Most people in the U.S. will experience at least one misdiagnosis or delayed diagnosis in their lifetimes, according to a new report from the Institute of Medicine (IOM). Such mistakes—called diagnostic errors by physicians—could be as simple as failing to forward the results of a medical test showing that a patient recovered from a recent illness. Other errors can have devastating consequences: Perhaps a lung scan that reveals potentially cancerous tissue never makes it to a doctor’s desk where it could receive further scrutiny. If the patient and health care provider discovered lung cancer, the patient could have received earlier treatment that might have saved his or her life.
Researchers know very little about the full extent of such errors or how to fix them. But they are pervasive—and deadly. Investigations over several decades have indicated that diagnostic errors contribute to around 10 percent of patient deaths. Recent work also concluded that some 5 percent of U.S. adults who seek outpatient care experience a diagnostic error—and that is a conservative estimate.
A health advisory committee with the private, nonprofit IOM is now calling for that to change. In a new September 22 report the group of experts recommends that federal agencies, including the Health and Human Services, Veterans Affairs and Defense departments, develop a coordinated research agenda on the diagnostic process and diagnostic errors by the end of 2016.
The committee’s work builds on a 1999 IOM report that found up to 98,000 people a year die because of mistakes in hospitals.
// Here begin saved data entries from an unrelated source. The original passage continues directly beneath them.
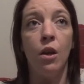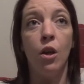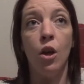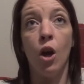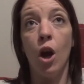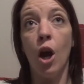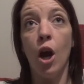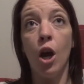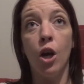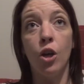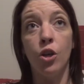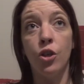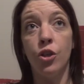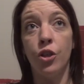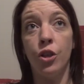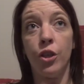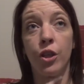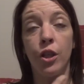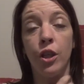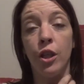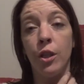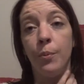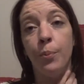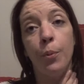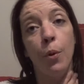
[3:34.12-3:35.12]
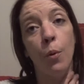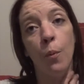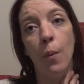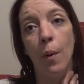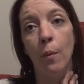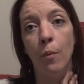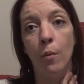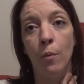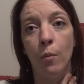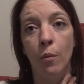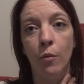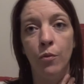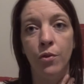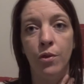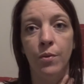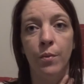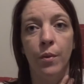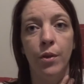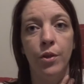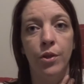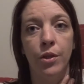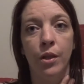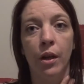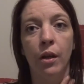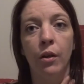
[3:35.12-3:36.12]
à acheter et probablement aux
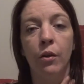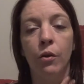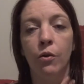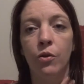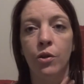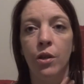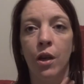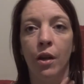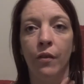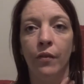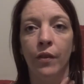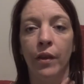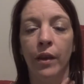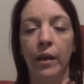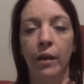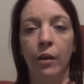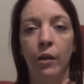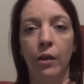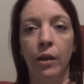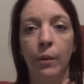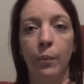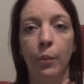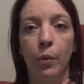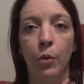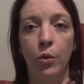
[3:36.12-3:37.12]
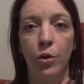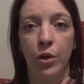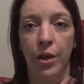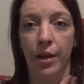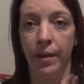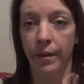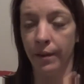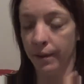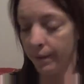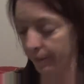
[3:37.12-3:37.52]
quand je la reverrai l'année prochaine.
One respected estimate projected that medical errors nowadays could contribute to as many as 210,000 to 440,000 patient deaths annually.
To help avoid diagnostic errors going forward, the new IOM recommendations call for more medical school and continuing education training in making diagnoses and communicating them to patients. Medical providers can also help avert such problems by ensuring that patients have access to their electronic medical records and know how to read them.
More broadly, employers and federal agencies should encourage the reporting of diagnostic errors or “near misses” to help everyone learn about how to avoid them, the report notes. “Despite the pervasiveness of diagnostic errors and the risk for serious patient harm, diagnostic errors have been largely unappreciated,” wrote report Chair John Ball, executive vice president emeritus of the American College of Physicians, along with his colleagues. “Without a dedicated focus on improving diagnosis, these errors will likely worsen as the delivery of health care and the diagnostic process continue to increase in complexity.”